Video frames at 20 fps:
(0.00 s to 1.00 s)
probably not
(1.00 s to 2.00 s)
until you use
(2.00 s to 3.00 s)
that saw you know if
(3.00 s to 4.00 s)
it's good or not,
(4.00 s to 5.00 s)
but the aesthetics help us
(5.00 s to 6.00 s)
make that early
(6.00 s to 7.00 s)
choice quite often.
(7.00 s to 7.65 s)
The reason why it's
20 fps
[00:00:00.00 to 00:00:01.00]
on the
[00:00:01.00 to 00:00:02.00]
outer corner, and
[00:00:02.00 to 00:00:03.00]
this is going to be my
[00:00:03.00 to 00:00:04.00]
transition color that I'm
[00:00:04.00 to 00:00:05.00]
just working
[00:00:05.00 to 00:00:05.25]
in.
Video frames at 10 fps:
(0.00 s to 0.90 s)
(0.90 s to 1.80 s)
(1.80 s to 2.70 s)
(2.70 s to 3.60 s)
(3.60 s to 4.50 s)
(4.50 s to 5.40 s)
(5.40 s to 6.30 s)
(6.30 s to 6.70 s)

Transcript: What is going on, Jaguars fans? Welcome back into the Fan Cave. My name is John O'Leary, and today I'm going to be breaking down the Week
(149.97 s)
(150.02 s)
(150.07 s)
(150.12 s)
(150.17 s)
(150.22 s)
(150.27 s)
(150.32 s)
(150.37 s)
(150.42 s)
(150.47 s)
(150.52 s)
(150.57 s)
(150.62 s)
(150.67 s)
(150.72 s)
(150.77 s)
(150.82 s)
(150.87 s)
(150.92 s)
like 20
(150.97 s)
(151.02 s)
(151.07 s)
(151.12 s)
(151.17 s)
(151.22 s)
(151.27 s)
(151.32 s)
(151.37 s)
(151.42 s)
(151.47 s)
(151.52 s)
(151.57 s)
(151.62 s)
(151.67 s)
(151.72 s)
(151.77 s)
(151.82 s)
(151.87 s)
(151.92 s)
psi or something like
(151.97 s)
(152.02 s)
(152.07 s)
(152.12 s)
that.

------------------------------

_Exercise_
What is needed here is an exact copy of all the records above.

_Task response_
Video frames at 20 fps:
(0.00 s to 1.00 s)
probably not
(1.00 s to 2.00 s)
until you use
(2.00 s to 3.00 s)
that saw you know if
(3.00 s to 4.00 s)
it's good or not,
(4.00 s to 5.00 s)
but the aesthetics help us
(5.00 s to 6.00 s)
make that early
(6.00 s to 7.00 s)
choice quite often.
(7.00 s to 7.65 s)
The reason why it's
20 fps
[00:00:00.00 to 00:00:01.00]
on the
[00:00:01.00 to 00:00:02.00]
outer corner, and
[00:00:02.00 to 00:00:03.00]
this is going to be my
[00:00:03.00 to 00:00:04.00]
transition color that I'm
[00:00:04.00 to 00:00:05.00]
just working
[00:00:05.00 to 00:00:05.25]
in.
Video frames at 10 fps:
(0.00 s to 0.90 s)
(0.90 s to 1.80 s)
(1.80 s to 2.70 s)
(2.70 s to 3.60 s)
(3.60 s to 4.50 s)
(4.50 s to 5.40 s)
(5.40 s to 6.30 s)
(6.30 s to 6.70 s)

Transcript: What is going on, Jaguars fans? Welcome back into the Fan Cave. My name is John O'Leary, and today I'm going to be breaking down the Week
(149.97 s)
(150.02 s)
(150.07 s)
(150.12 s)
(150.17 s)
(150.22 s)
(150.27 s)
(150.32 s)
(150.37 s)
(150.42 s)
(150.47 s)
(150.52 s)
(150.57 s)
(150.62 s)
(150.67 s)
(150.72 s)
(150.77 s)
(150.82 s)
(150.87 s)
(150.92 s)
like 20
(150.97 s)
(151.02 s)
(151.07 s)
(151.12 s)
(151.17 s)
(151.22 s)
(151.27 s)
(151.32 s)
(151.37 s)
(151.42 s)
(151.47 s)
(151.52 s)
(151.57 s)
(151.62 s)
(151.67 s)
(151.72 s)
(151.77 s)
(151.82 s)
(151.87 s)
(151.92 s)
psi or something like
(151.97 s)
(152.02 s)
(152.07 s)
(152.12 s)
that.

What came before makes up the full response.